TUĞRUL TÜRKEŞ DE UNUTMUYOR
''Son Başbuğ''un mübarek hac seferini takip eden tek gazeteci olmanın mutluluğu da daima benliğimizde yanıp tutuşuyor. ''Son Başbuğ''un ''Kutsal seferi'' hafızalarımızda ''müstesna'' yerini korurken, tekrar tekrar yazmanın da ''hazzı'' her defa satırlara yansıyor. Ara sıra Tuğrul Türkeş ile karşılaşırken veya buluşurken, ''Kutsal Topraklar'' da yaşanan heyecan dillerden düşmüyor. Gerçekten de, yarabbim, o ne ''muhteşem'' manzaraydı. Aslında, son Başbuğ'u anarken belirgin etkileri üzerinde kısa da olsa durmak gerekiyor. Milliyetçiliğin kendi kendine ''Yükselme trendi'' gösterdiğini veya dünya konjonktüründen kaynaklandığını sananlar, büyük ''yanılgı'' yaşıyor.

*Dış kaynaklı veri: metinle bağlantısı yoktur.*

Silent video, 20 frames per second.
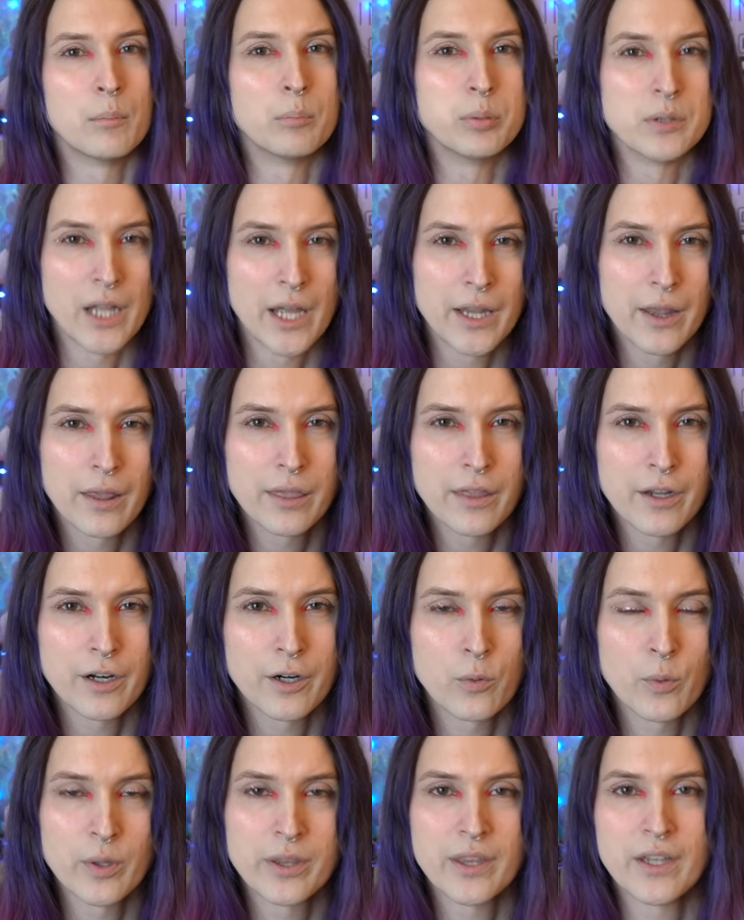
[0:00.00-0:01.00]
blood
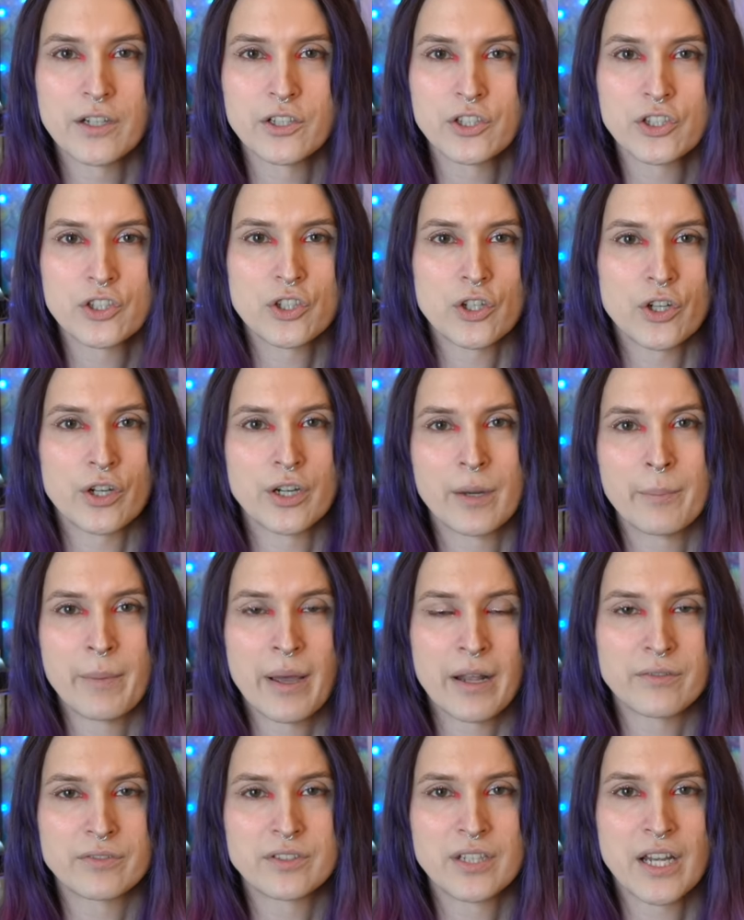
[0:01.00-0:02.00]
thinner within a certain
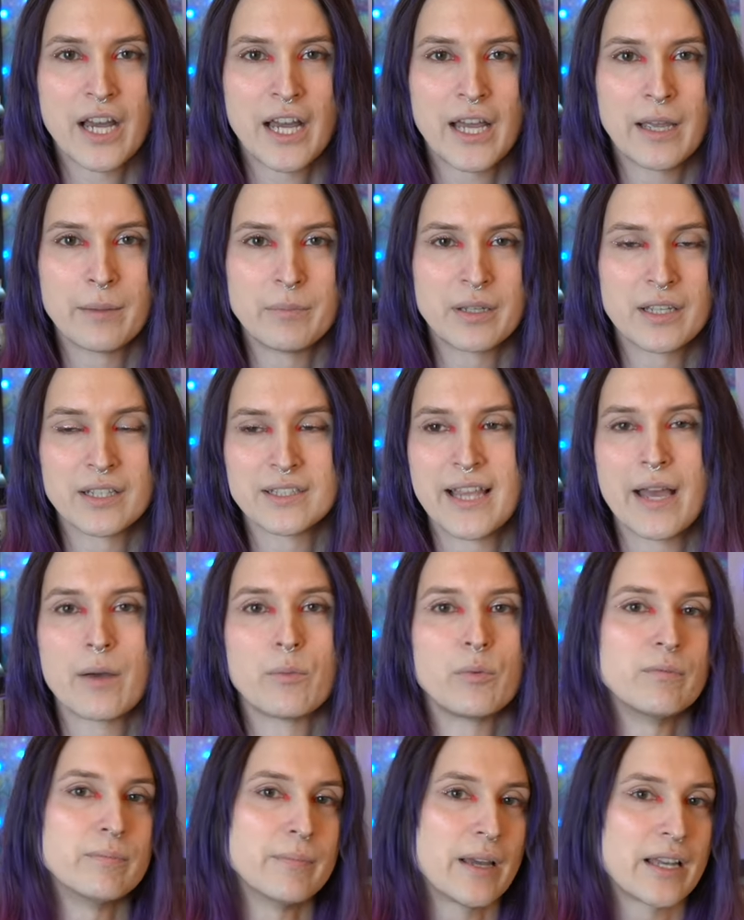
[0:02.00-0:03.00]
amount of time because
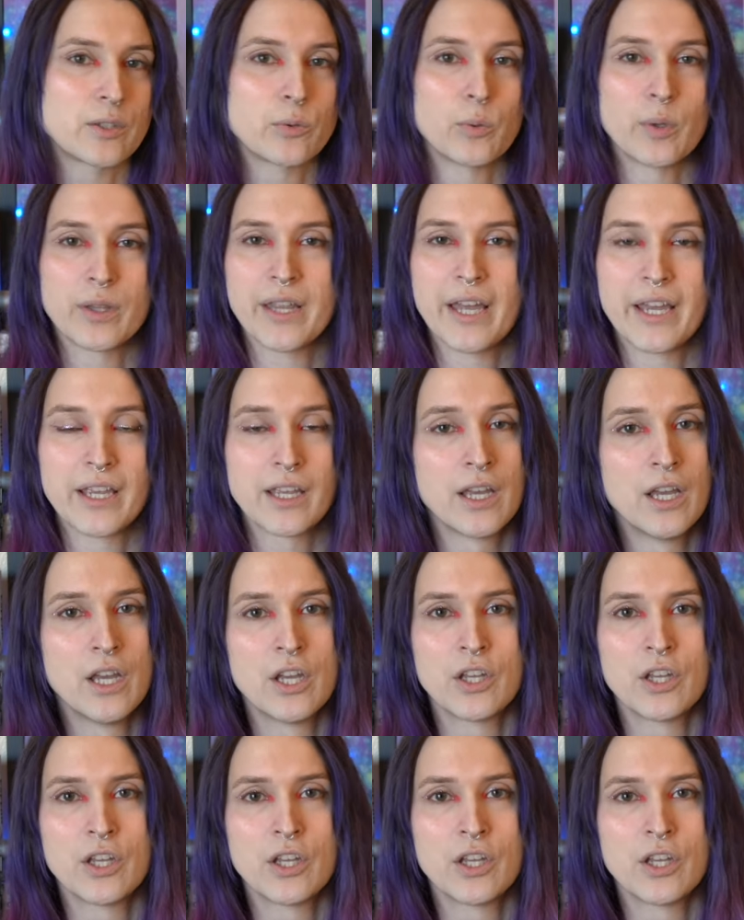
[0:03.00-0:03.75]
that will mess with, like,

MİLLİYETÇİLİK VE SON BAŞBUĞ
Milliyetçiliğin günden güne yükselmesi, etkin hale gelmesi, yıllardan beri süregelen ''inanç'', dolu ve ''sabır'' dolu bir süreci yaşıyor. Milliyetçilik uğıruna çekilen azaplar, çileler ve bu uğurda can veren şehitleri milletimiz unutmuyor. Bir asra yakındır milliyetçilik uğruna ''feda'' edilenler, bugün Türk milletinin ''sevinç'' ve ''yaşam'' kaynağı oluyor. Son Başbuğ Alparslan Türkeş'in milliyetçilik fikri, yorumu ve mücadelesi asla zihinlerden , gönüllerden çıkmıyor.